一頭の猫ちゃんが病院で亡くなりました。
体調を崩し、症状が見られるようになったため入院となった子でした。
治療によって状態はやや落ち着き、食欲も少し見られるようになっていました。
私はオーナー様に、
「もう以前のようにモリモリ食べるようになることは難しいと思います。少しでも食べて、少しでも楽に過ごせるなら、それで良しとしてあげてください」
というお話をしていました。
私はこの子の病気がいわゆる完治した状態になるとは考えておらず、残された時間をどう過ごすかという段階に入っていると思っていました。
その日は退院を予定していました。
オーナー様はその日の夕方にお迎えに来られる予定でした。
午前中に退院前の確認を行ったところ、状態が思わしくないことが分かりました。
実際に状態の変化も見られました。
必要な処置を行うと状態は再び落ち着きました。
新しいお薬も開始したばかりでした。
その時点で私は、
「今日は退院を延期した方がよい」
と考えました。
病院で経過を見た方が安全だと思ったからです。
オーナー様がお迎えに来られた際、私はその日の状態と処置内容を説明し、
「もう一日病院で様子を見させてください」
とお伝えしました。
そしてその時の私は、その判断にほとんど迷いはありませんでした。
オーナー様は、
「そうですか。
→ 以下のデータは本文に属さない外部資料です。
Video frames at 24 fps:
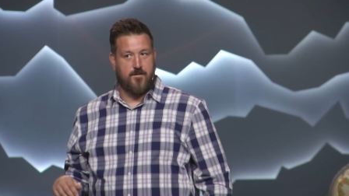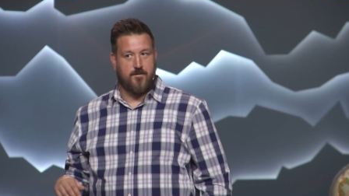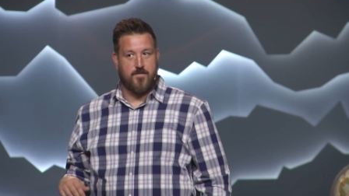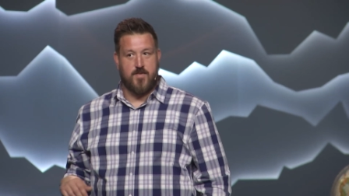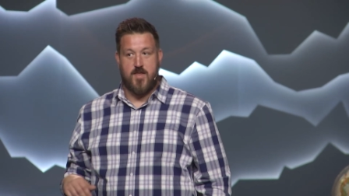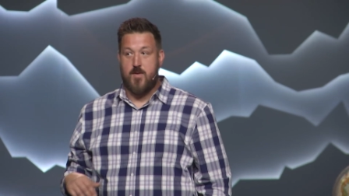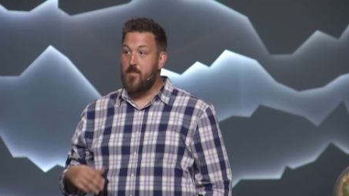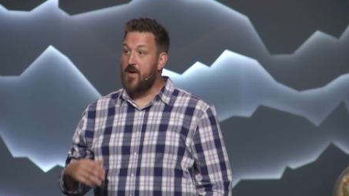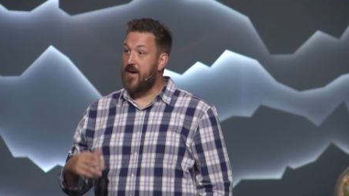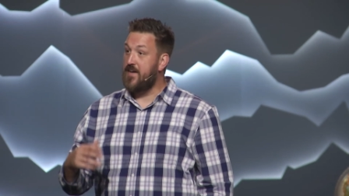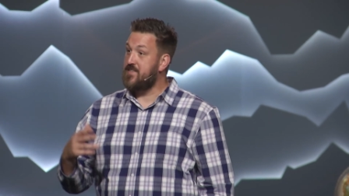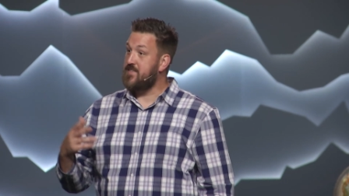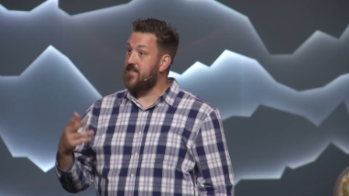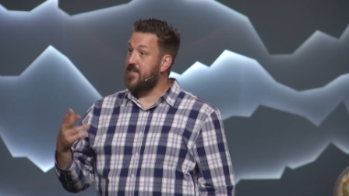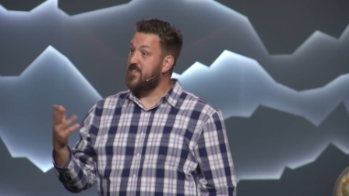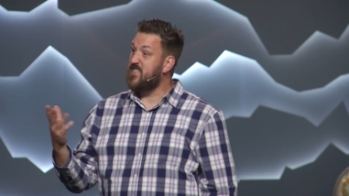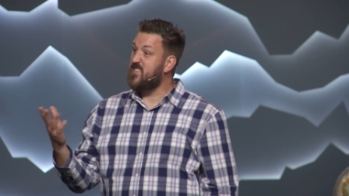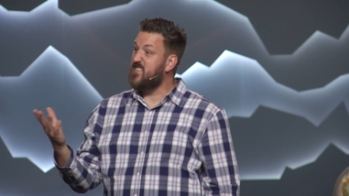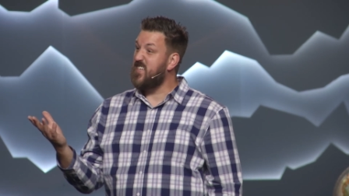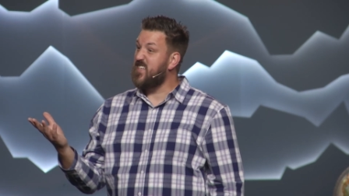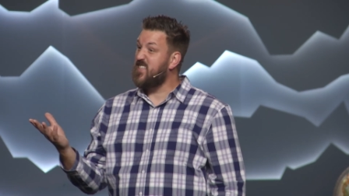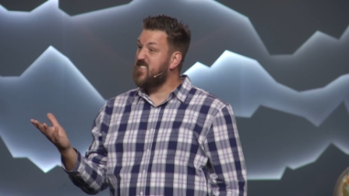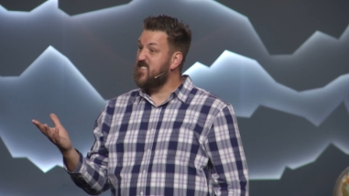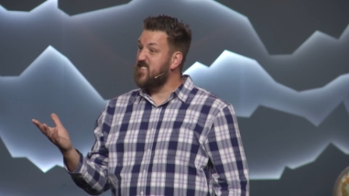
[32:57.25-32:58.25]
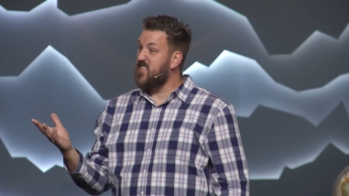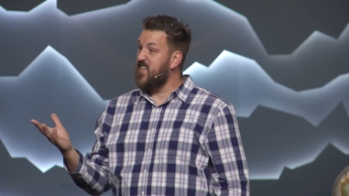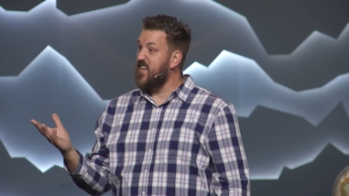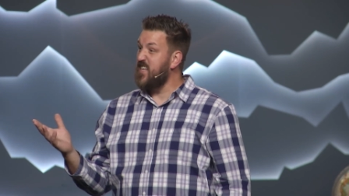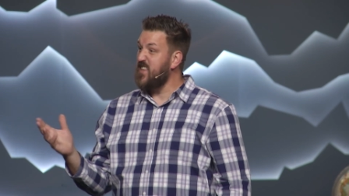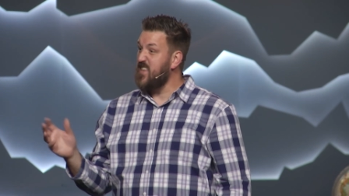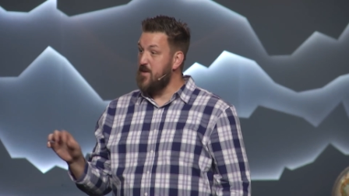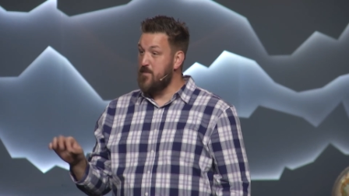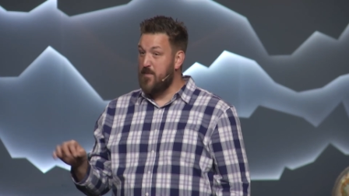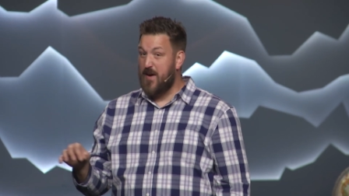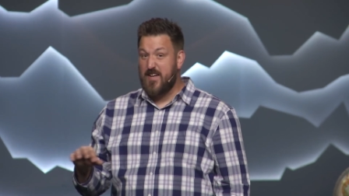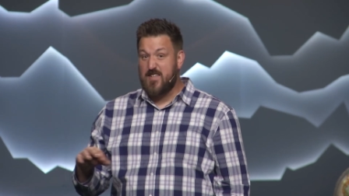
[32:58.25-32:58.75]
They might say
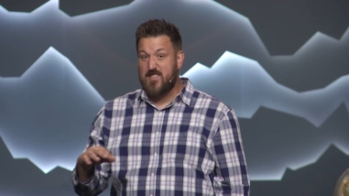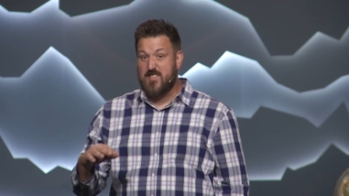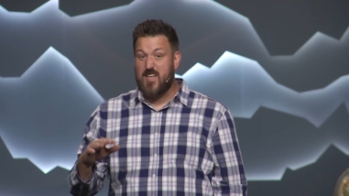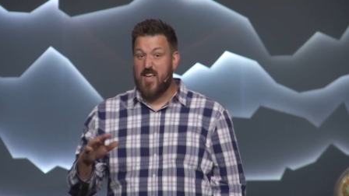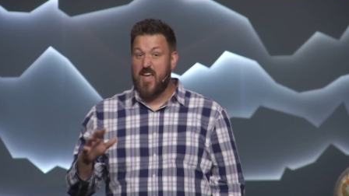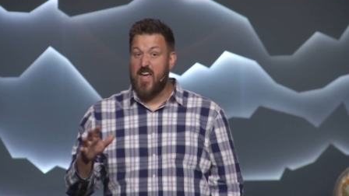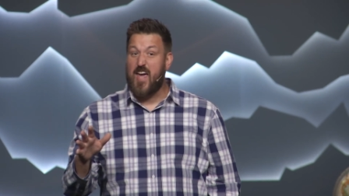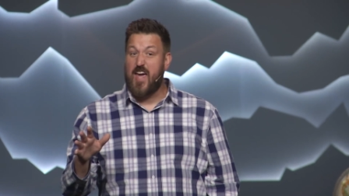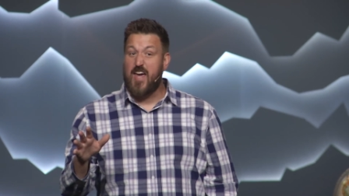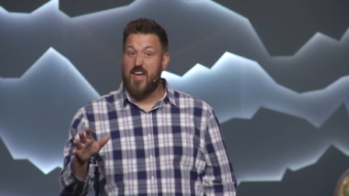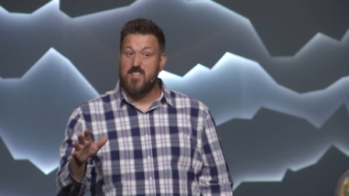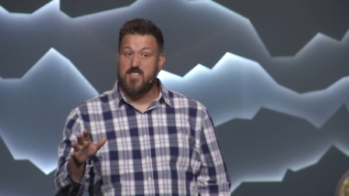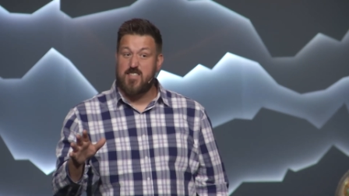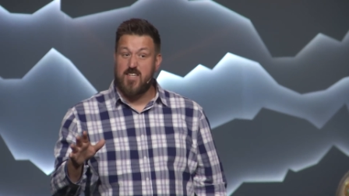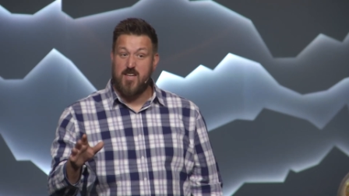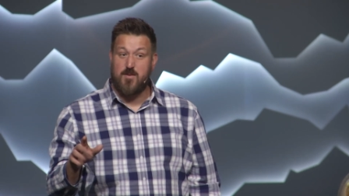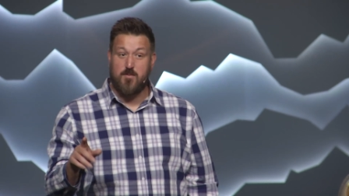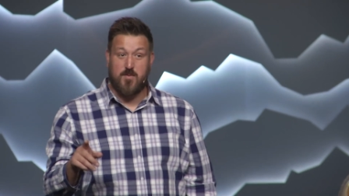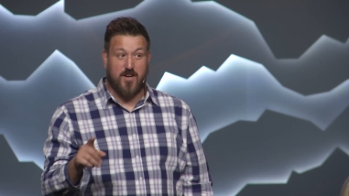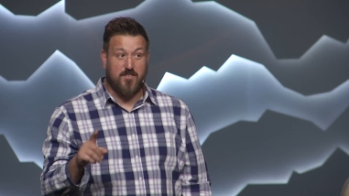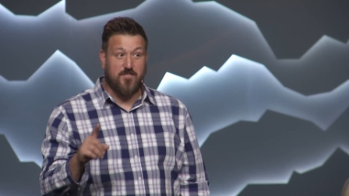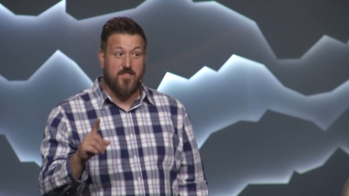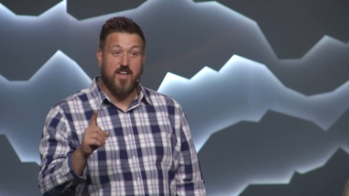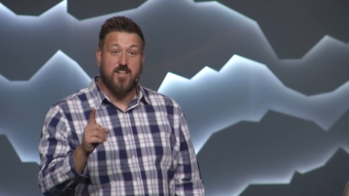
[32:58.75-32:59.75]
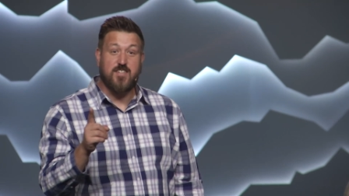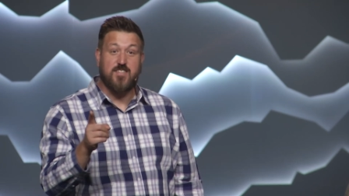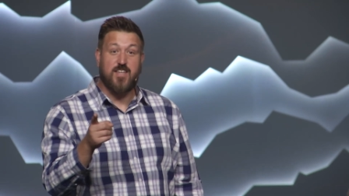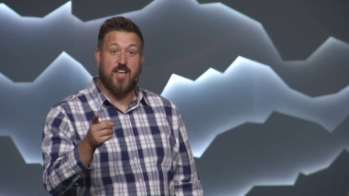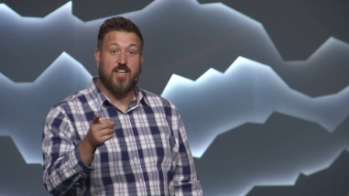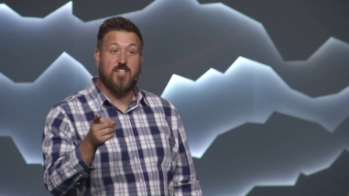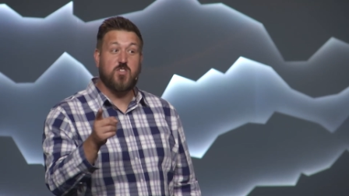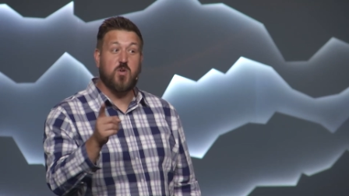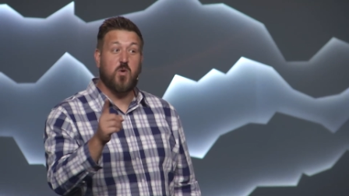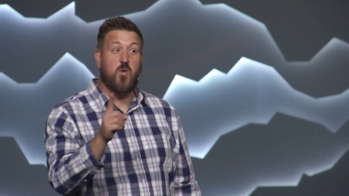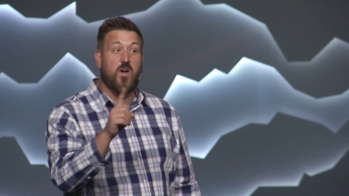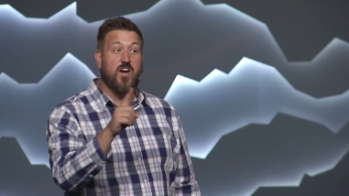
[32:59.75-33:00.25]
16, they might say 18, but if they say
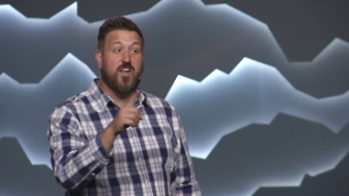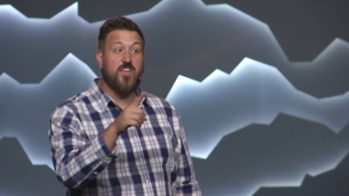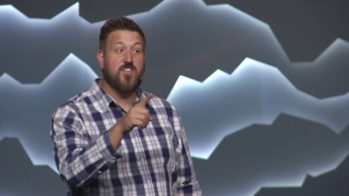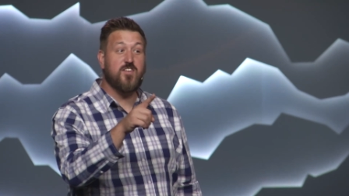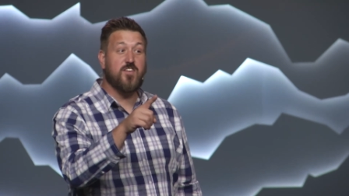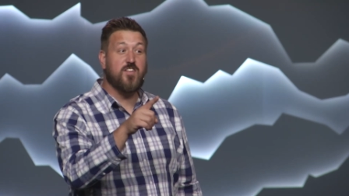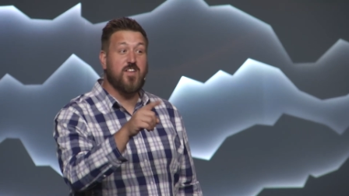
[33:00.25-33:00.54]
20, they're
じゃあまた明日ね」
と猫ちゃんに声をかけて帰られました。
しかし、その後急変しました。
手当を行いましたが、救うことはできませんでした。
オーナー様は亡くなった猫ちゃんを抱きしめながら、
「同じ最期なら家で過ごさせてあげたかった」
と何度もおっしゃいました。
私はその言葉に対して、何とお返事をすればよいのか分かりませんでした。
適切な言葉が見つかりませんでした。
今でも私は、あの時なぜもう一日お預かりしようと考えたのか説明できます。
しかし今振り返ると、
私は病状については考えていました。
状態のことも、その時の変化のことも、新しいお薬のことも考えていました。
けれど、
その子に残された時間をどこで過ごさせてあげるのか。
そして、
オーナー様が本当に望んでいたことを、私は十分に汲み取れていただろうか。
そんな問いが心に残ります。
獣医師は病気を診ます。
状態を少しでも良くすることも、苦痛を和らげることも大切です。
しかし終末期の医療では、それだけでは足りないのです。
その子が残された時間をどのように過ごすのか。
ご家族が何を大切にしたいと思っているのか。
そこにも思いを巡らせなければならないのです。
そして今回の私は、それが十分にできていただろうか。
正直なところ、こうしたことは若い頃に先輩方から教わってきたはずのことです。
それでも実際にその場に立つと、病状や治療のことを優先して考えていました。
この出来事について、今もまだ自分の中で答えは出ていません。
ただひとつ言えるのは、
オーナー様が何度も口にされた
「同じ最期なら家で過ごさせてあげたかった」
という言葉が今も頭から離れないということです。
そしてオーナー様は、
「連れて来る前もしんどそうではありましたが、いつものベッドで寝ていてくれたんです。そのことを思うと、そもそも病院に連れて来たことが良かったのかとも思います」
ともおっしゃいました。
その言葉を思い返すたびに、私はただただ申し訳なく思っています。
心よりご冥福をお祈りいたします。